The Uncut Truth, Vol. 12

Taming Lust

The word ‘lust’ is often limited in its meaning. We should carefully consider this word and the broad spectrum of sin that it describes. It is likely that many of us are guilty of the sin of lust without ever realizing the bondage that it has placed on us. Lust is greed for pleasure and lack of contentment with what God has provided. It involves an improper desire for things that may not be wrong in themselves, but our focus on them takes us into sinful lust.

I was only 12 years old when I lost my virginity. My very first time, I fell in love with sex and couldn’t wait to get more of it. There were plenty of times when I returned home — well past my curfew — with hickeys around my neck. From my aunt Sylvia finding a naked woman hiding in her office to me running away with a woman to another state, I was out of control. Notice I said woman, not a teenage girl. Within that same year, I was cuddled up with a woman when her phone rung. “What did she say?” I asked the woman after she spoke to my concerned mother. “She told me that you were only 15,” the woman said with her head down. She was embarrassed given how she had just asked me to move in with her. Like the other women, I lied and told her I was 18. She believed me because to tell the uncut truth, I didn’t look like I was 15 in some areas. I became so obsessed with forbidden fornication that I wanted to be a pornstar, I even made a home sex tape.

Prior to my incarceration, I had slept with more than 30 women before I was 17 years old. I thought I was going to be totally deprived of sex, but I was wrong. Throughout my prison stint, I’ve expressed my sexual desires through masterbation, pornagraphy, and female staff. I’ve also had adulterous relationships with women that were married.

In James 1:15 tells us, “When lust hath conceived, it bringeth forth sin: and sin, when it is finished, bringeth forth death.”

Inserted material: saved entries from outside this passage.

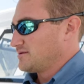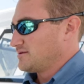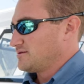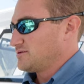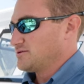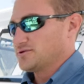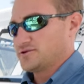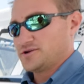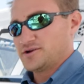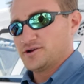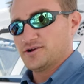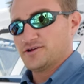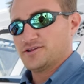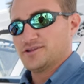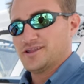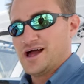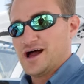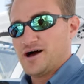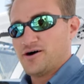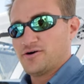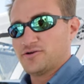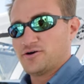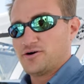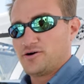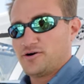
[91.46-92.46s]
you'll hear a
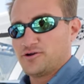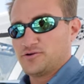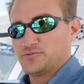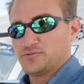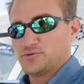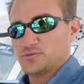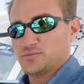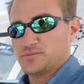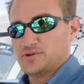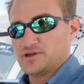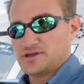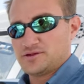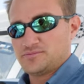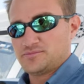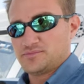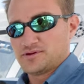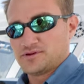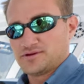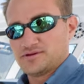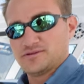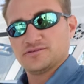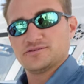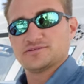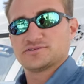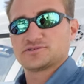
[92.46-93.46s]
loud audible beep.
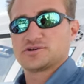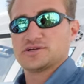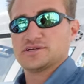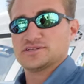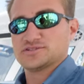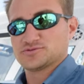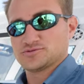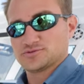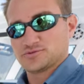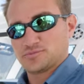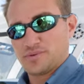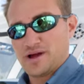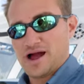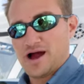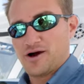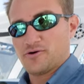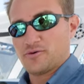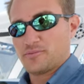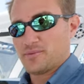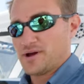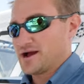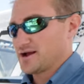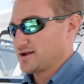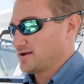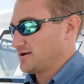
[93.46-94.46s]
The screens will power
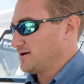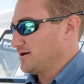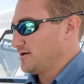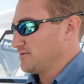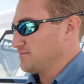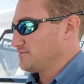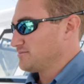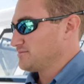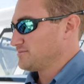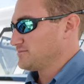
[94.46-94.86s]
back up.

No matter how hard I tried to ignore my sexual greed, I had to accept my harsh reality. In efforts to address my immoral behavior, I prayed and reflected on my actions. I asked myself, “You’re a sex addict, so what are you going to do to keep your urges in check?” Prayer helped but I needed to do something more. I knew that I couldn’t overcome this addiction without God. I knew that change wasn’t going to happen overnight. I had to find an alternative to discipline myself. “What can you do, Latif?” I thought privately. “If writing helped me discover a better me, why wouldn’t it help me overcome my sex addiction?!”

Erotic writing. I found something that helped me control my sexual cravings. Whenever I felt those evil desires coming on, I picked up my tablet and wrote. Erotic writing limited me from lusting towards and/or including a woman — who’s not my wife — in my filthy sin. Although erotic writing wasn’t going to cure my problem, it was an exercise that helped me to tame the animal inside me. Whenever I finished writing, I would pray and talk to God about it. Erotic writing placed boundaries on me, but it still wasn’t cleaning up my dirty ways.

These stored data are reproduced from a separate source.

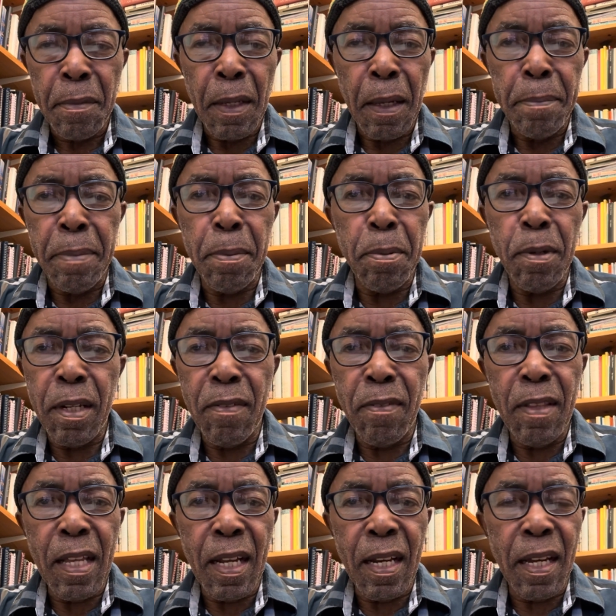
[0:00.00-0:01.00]
people live
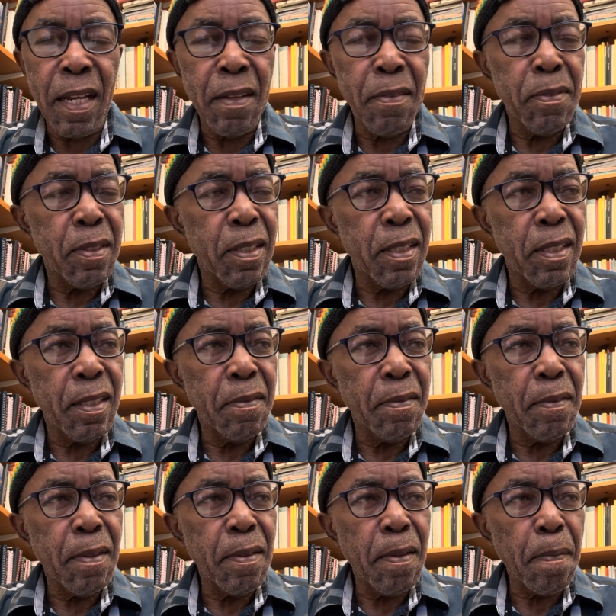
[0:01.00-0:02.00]
their lives
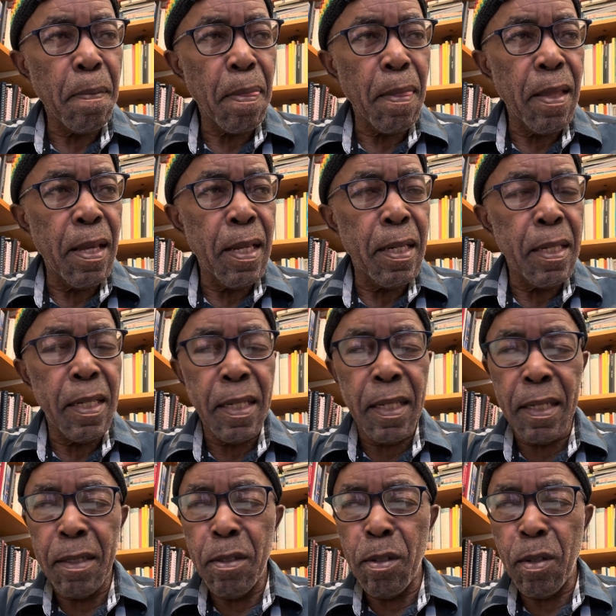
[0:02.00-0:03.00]
and
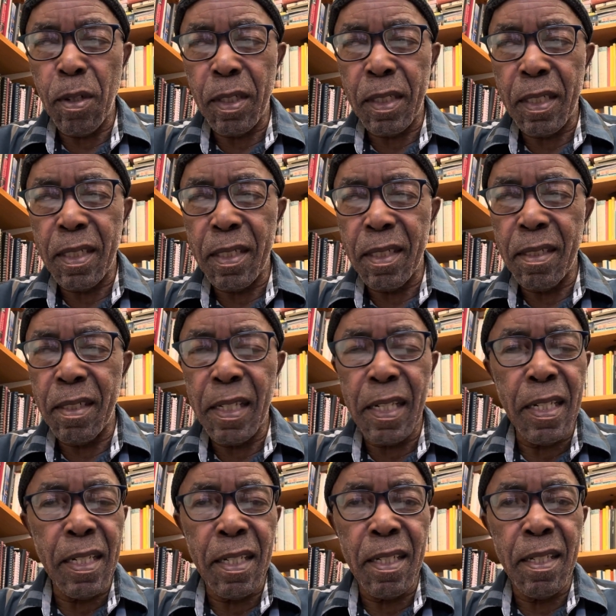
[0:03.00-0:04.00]
do not
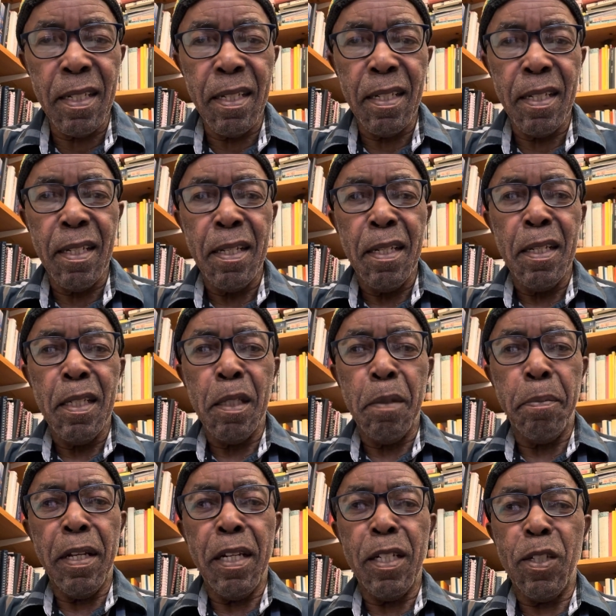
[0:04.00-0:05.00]
really
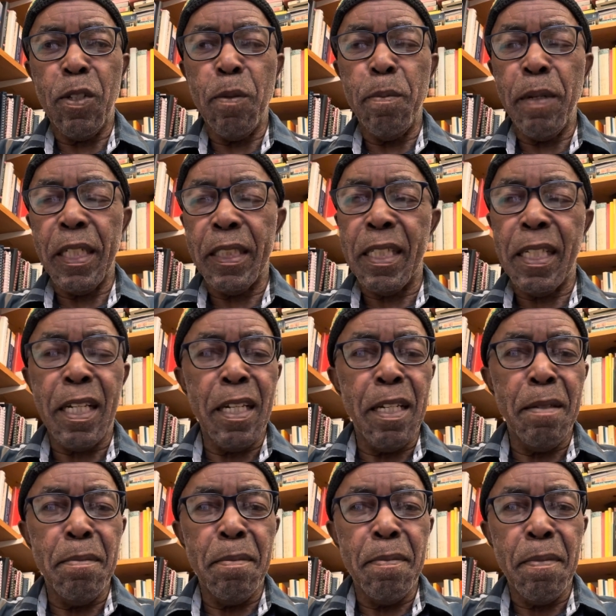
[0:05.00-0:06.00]
spend so much
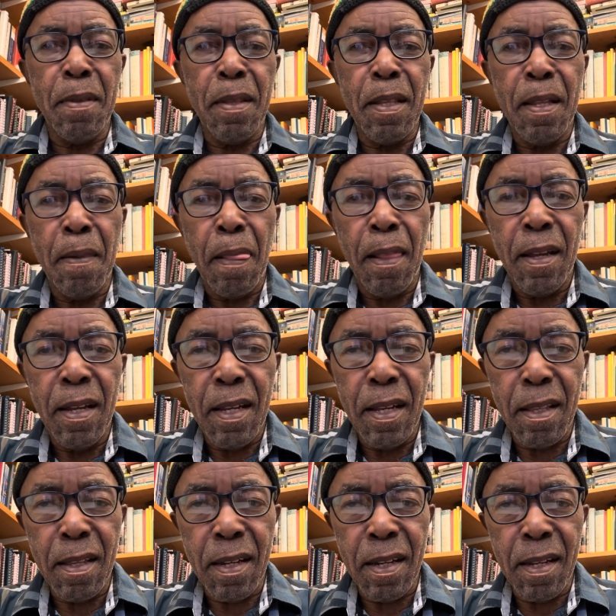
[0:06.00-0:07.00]
time
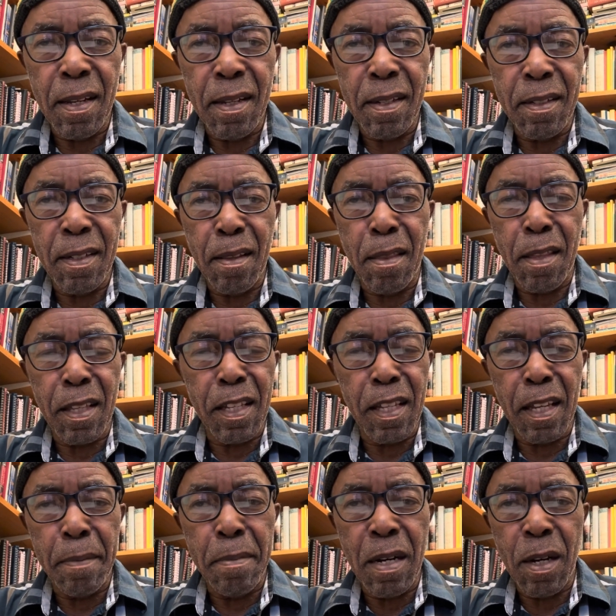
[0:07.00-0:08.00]
thinking
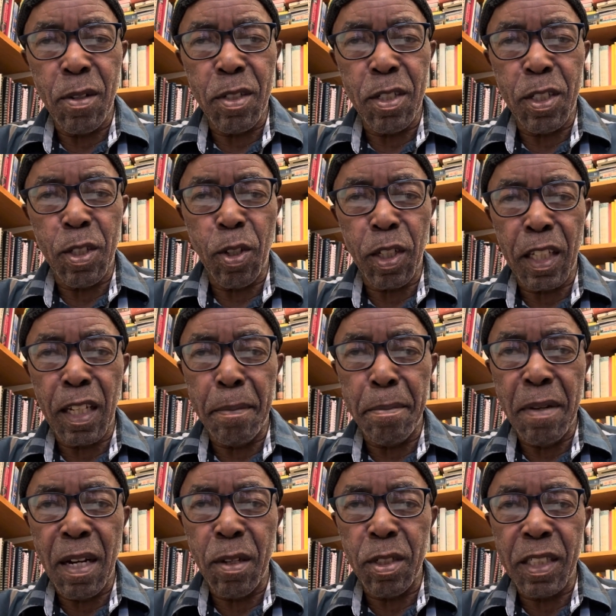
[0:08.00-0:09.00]
about, talking
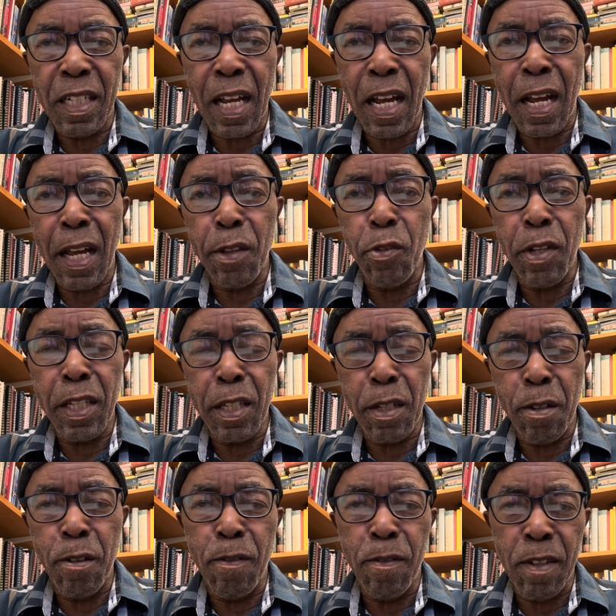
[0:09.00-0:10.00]
about, arguing
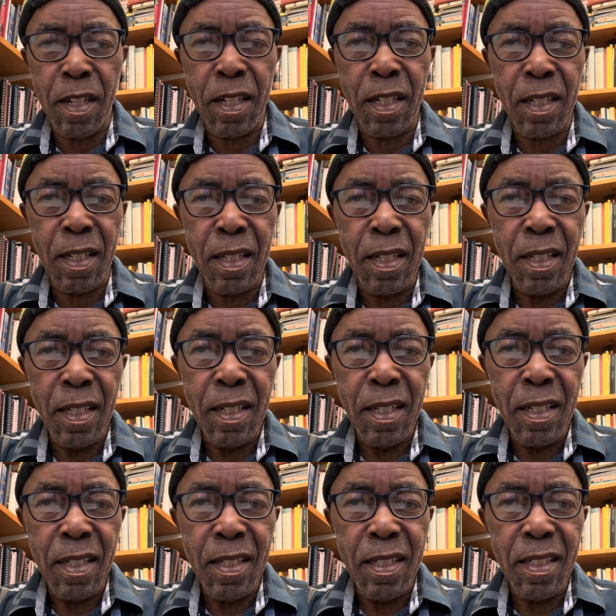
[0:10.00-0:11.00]
over,
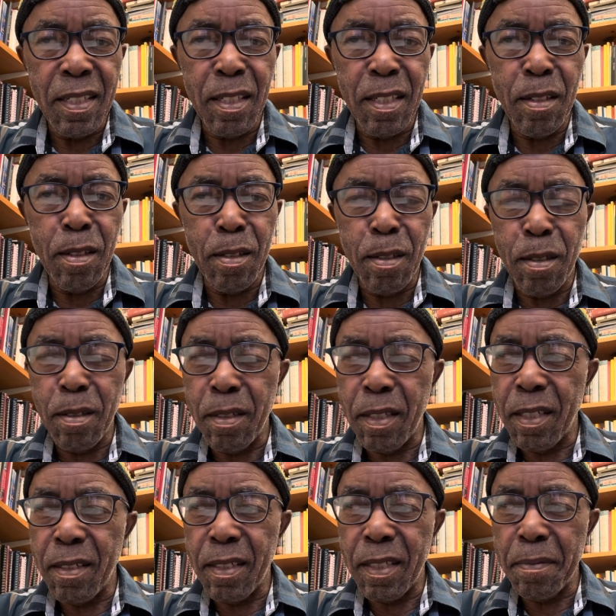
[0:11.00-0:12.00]
you know,
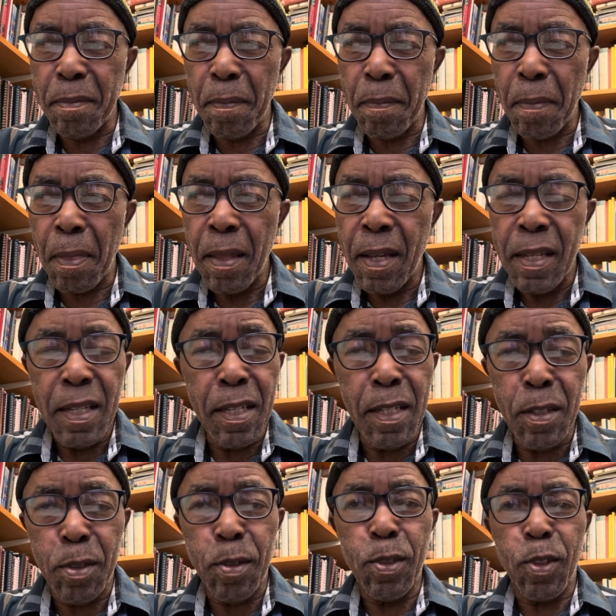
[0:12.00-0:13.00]

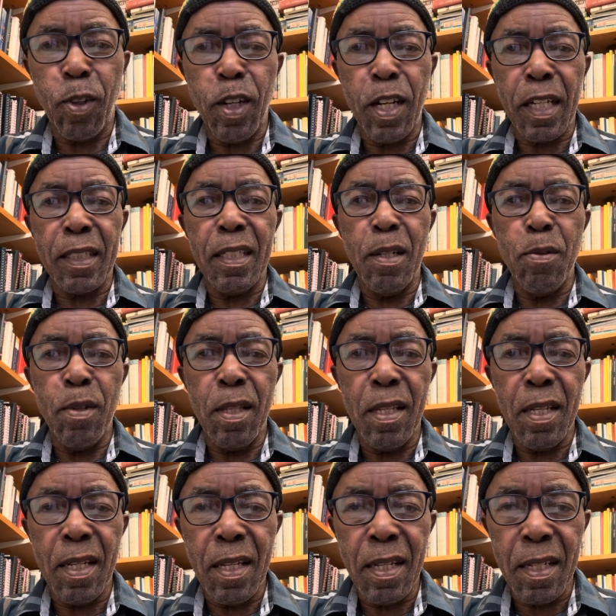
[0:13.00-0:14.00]
issues connected with
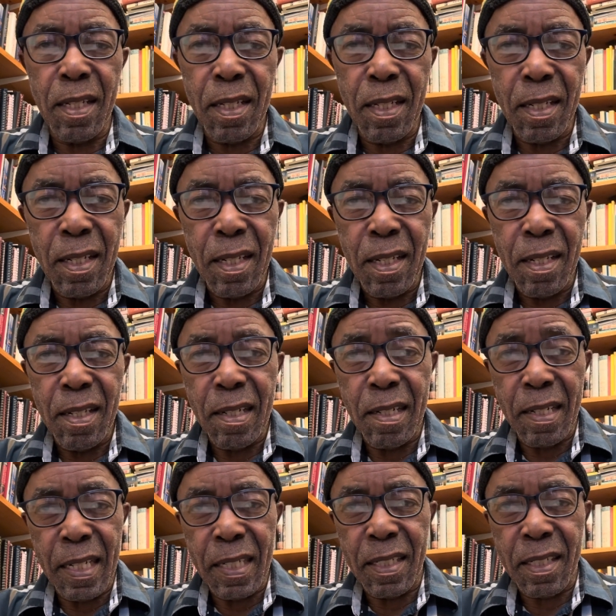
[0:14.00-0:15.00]

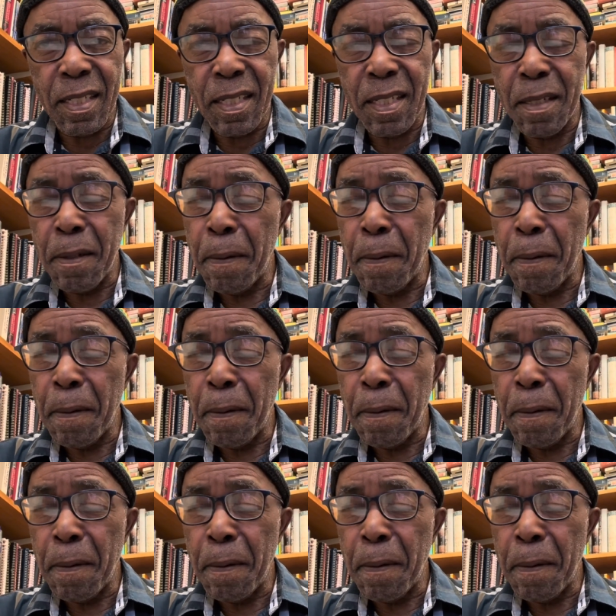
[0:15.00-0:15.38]
race.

I was beginning to lose patience with God, questioning my worthiness in His kingdom. “What is it?” I said frustratedly. I wanted to be 100% free from my sinful bondage. Then suddenly a voice inside me instructed me to grab my Bible. I opened it and began reading all the scriptures on lust. After I read Ephesians 5:3-4 countless times, it finally dawned on me. “… But rather giving of thanks.” That was it! The cure to lust is to show gratefulness for what God has provided, not for what you lust. Almost instantly I felt a combination of relief, cleanness, and joy.

It took me over two decades to learn how to overcome my bad desires. Better late than never, right? If you’re suffering from any type of lust, I recommend that you get your Bible and turn to Ephesians 5:3-4. The key to overcome lust in all its form is to develop a mentality of gratitude and contentment. It won’t be easy; however, I can promise you that it’s well worth it. And darn it feels so good.

I am neither happy with sleeping with a lot of women, nor am I proud of my selfish, lustful past. However, I have taken full accountability for my ungodly actions, and I am avoiding death by means of lust. As a follower of God, it’s my obligation to work on my imperfections. I have. I did.